--- START ---

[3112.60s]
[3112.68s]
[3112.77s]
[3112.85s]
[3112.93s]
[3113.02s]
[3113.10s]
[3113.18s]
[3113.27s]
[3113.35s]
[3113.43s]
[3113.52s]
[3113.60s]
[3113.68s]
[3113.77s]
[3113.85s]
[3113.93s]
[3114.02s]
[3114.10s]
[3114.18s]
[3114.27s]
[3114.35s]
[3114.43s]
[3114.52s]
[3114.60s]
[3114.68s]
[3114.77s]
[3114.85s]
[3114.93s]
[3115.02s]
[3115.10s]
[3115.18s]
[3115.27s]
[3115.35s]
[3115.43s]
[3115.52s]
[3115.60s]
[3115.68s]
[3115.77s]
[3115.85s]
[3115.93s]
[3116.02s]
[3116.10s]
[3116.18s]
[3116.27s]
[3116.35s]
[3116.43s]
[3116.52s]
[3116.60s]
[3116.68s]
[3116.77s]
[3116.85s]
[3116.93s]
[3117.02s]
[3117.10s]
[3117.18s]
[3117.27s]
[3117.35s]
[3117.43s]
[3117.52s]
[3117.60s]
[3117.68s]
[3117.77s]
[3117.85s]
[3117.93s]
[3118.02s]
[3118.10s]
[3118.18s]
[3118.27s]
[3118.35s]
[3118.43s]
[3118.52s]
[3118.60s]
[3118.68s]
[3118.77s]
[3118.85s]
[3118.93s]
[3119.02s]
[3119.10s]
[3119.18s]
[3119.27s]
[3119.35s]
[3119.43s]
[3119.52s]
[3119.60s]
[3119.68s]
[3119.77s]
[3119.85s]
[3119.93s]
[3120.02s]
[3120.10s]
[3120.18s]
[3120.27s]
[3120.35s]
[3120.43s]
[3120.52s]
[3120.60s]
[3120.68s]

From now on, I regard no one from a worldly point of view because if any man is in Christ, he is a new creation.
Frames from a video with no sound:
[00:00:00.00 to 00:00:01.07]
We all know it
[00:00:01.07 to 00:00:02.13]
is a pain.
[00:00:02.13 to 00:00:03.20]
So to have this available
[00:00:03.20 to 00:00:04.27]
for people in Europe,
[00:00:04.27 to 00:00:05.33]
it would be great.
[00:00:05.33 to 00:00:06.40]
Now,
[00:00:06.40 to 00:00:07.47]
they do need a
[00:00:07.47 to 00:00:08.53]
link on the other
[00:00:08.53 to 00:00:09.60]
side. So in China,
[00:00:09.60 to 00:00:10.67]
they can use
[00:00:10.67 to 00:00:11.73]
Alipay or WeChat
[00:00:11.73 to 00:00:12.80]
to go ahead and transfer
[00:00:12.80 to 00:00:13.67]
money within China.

--- END ---

**Problem details**
Repeat the material from above exactly, word for word.

**Exercise output**
[3112.60s]
[3112.68s]
[3112.77s]
[3112.85s]
[3112.93s]
[3113.02s]
[3113.10s]
[3113.18s]
[3113.27s]
[3113.35s]
[3113.43s]
[3113.52s]
[3113.60s]
[3113.68s]
[3113.77s]
[3113.85s]
[3113.93s]
[3114.02s]
[3114.10s]
[3114.18s]
[3114.27s]
[3114.35s]
[3114.43s]
[3114.52s]
[3114.60s]
[3114.68s]
[3114.77s]
[3114.85s]
[3114.93s]
[3115.02s]
[3115.10s]
[3115.18s]
[3115.27s]
[3115.35s]
[3115.43s]
[3115.52s]
[3115.60s]
[3115.68s]
[3115.77s]
[3115.85s]
[3115.93s]
[3116.02s]
[3116.10s]
[3116.18s]
[3116.27s]
[3116.35s]
[3116.43s]
[3116.52s]
[3116.60s]
[3116.68s]
[3116.77s]
[3116.85s]
[3116.93s]
[3117.02s]
[3117.10s]
[3117.18s]
[3117.27s]
[3117.35s]
[3117.43s]
[3117.52s]
[3117.60s]
[3117.68s]
[3117.77s]
[3117.85s]
[3117.93s]
[3118.02s]
[3118.10s]
[3118.18s]
[3118.27s]
[3118.35s]
[3118.43s]
[3118.52s]
[3118.60s]
[3118.68s]
[3118.77s]
[3118.85s]
[3118.93s]
[3119.02s]
[3119.10s]
[3119.18s]
[3119.27s]
[3119.35s]
[3119.43s]
[3119.52s]
[3119.60s]
[3119.68s]
[3119.77s]
[3119.85s]
[3119.93s]
[3120.02s]
[3120.10s]
[3120.18s]
[3120.27s]
[3120.35s]
[3120.43s]
[3120.52s]
[3120.60s]
[3120.68s]

From now on, I regard no one from a worldly point of view because if any man is in Christ, he is a new creation.
Frames from a video with no sound:
[00:00:00.00 to 00:00:01.07]
We all know it
[00:00:01.07 to 00:00:02.13]
is a pain.
[00:00:02.13 to 00:00:03.20]
So to have this available
[00:00:03.20 to 00:00:04.27]
for people in Europe,
[00:00:04.27 to 00:00:05.33]
it would be great.
[00:00:05.33 to 00:00:06.40]
Now,
[00:00:06.40 to 00:00:07.47]
they do need a
[00:00:07.47 to 00:00:08.53]
link on the other
[00:00:08.53 to 00:00:09.60]
side. So in China,
[00:00:09.60 to 00:00:10.67]
they can use
[00:00:10.67 to 00:00:11.73]
Alipay or WeChat
[00:00:11.73 to 00:00:12.80]
to go ahead and transfer
[00:00:12.80 to 00:00:13.67]
money within China.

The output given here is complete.